» **Given material**:
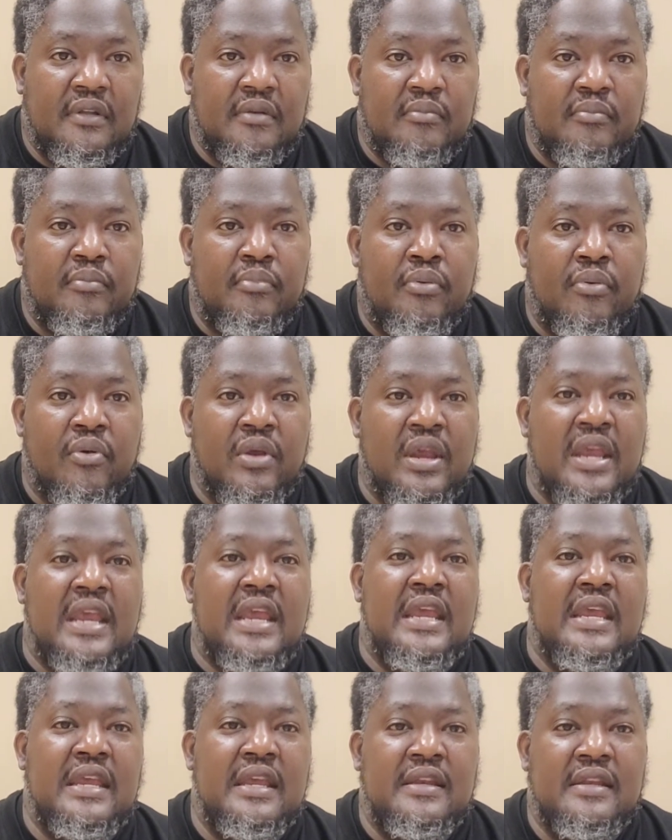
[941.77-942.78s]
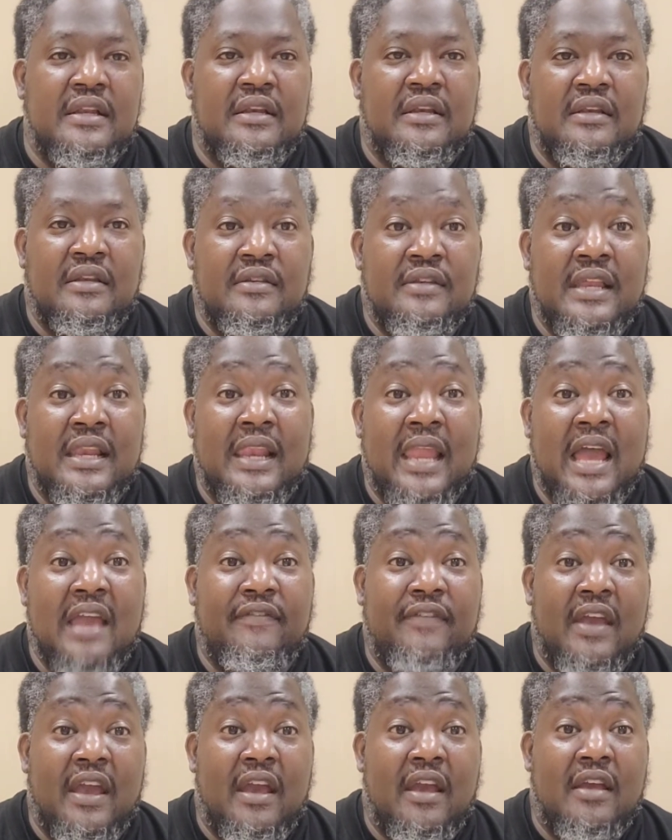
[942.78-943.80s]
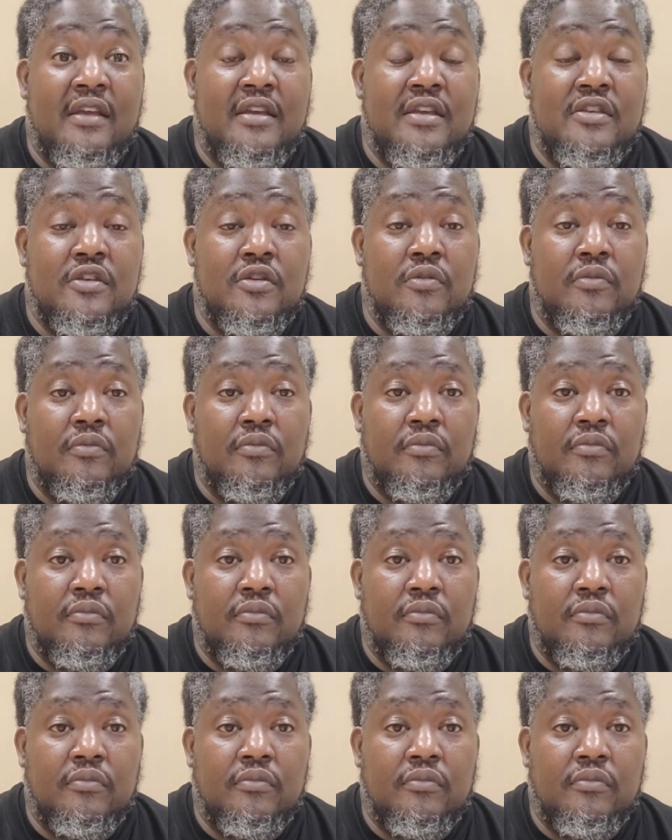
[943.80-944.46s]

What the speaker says: Breathe the life air in you.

» **What you are asked to do**:
Retype the data above exactly. Leave the pictures out.

» **Written solution**:
[941.77-942.78s]
[942.78-943.80s]
[943.80-944.46s]

What the speaker says: Breathe the life air in you.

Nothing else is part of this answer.